─── Source data

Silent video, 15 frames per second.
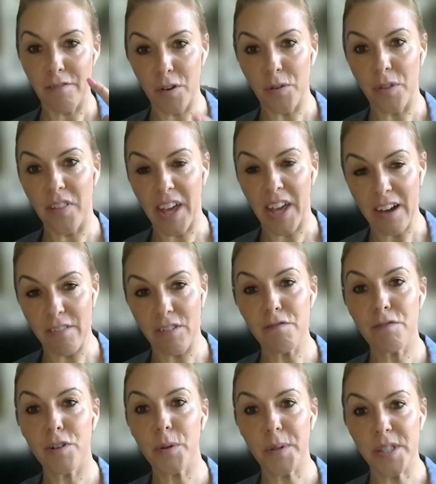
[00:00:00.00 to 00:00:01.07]
feel that they have
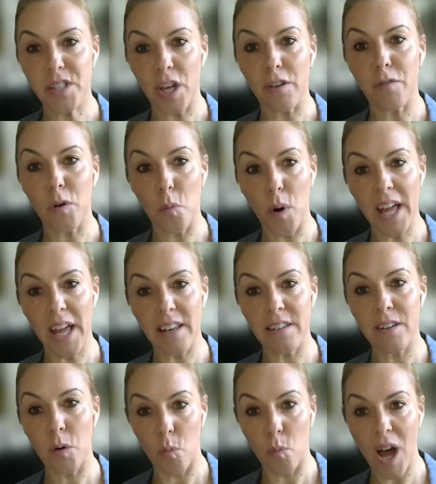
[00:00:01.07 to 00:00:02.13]
influence over
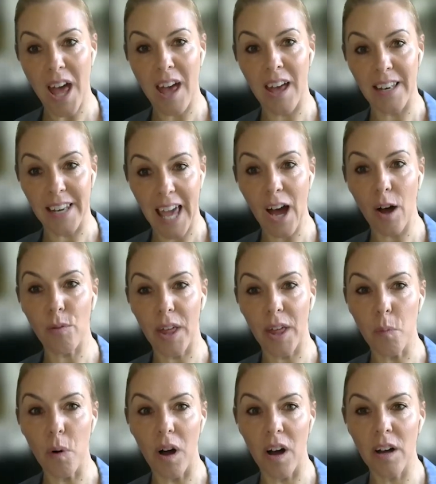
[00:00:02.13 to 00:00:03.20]
when, where, and how
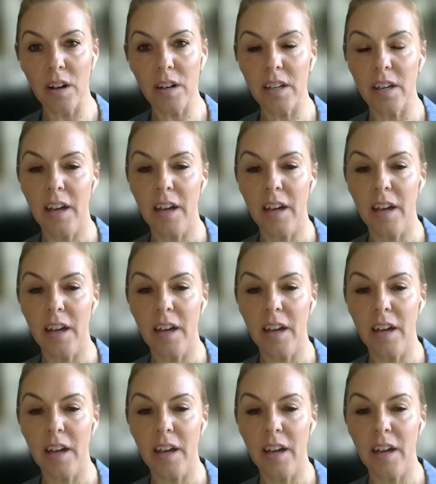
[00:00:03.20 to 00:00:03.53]
they work.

──────

→ Assignment: Leaving images out, please output every line of the data exactly.

→ Task response:
Silent video, 15 frames per second.
[00:00:00.00 to 00:00:01.07]
feel that they have
[00:00:01.07 to 00:00:02.13]
influence over
[00:00:02.13 to 00:00:03.20]
when, where, and how
[00:00:03.20 to 00:00:03.53]
they work.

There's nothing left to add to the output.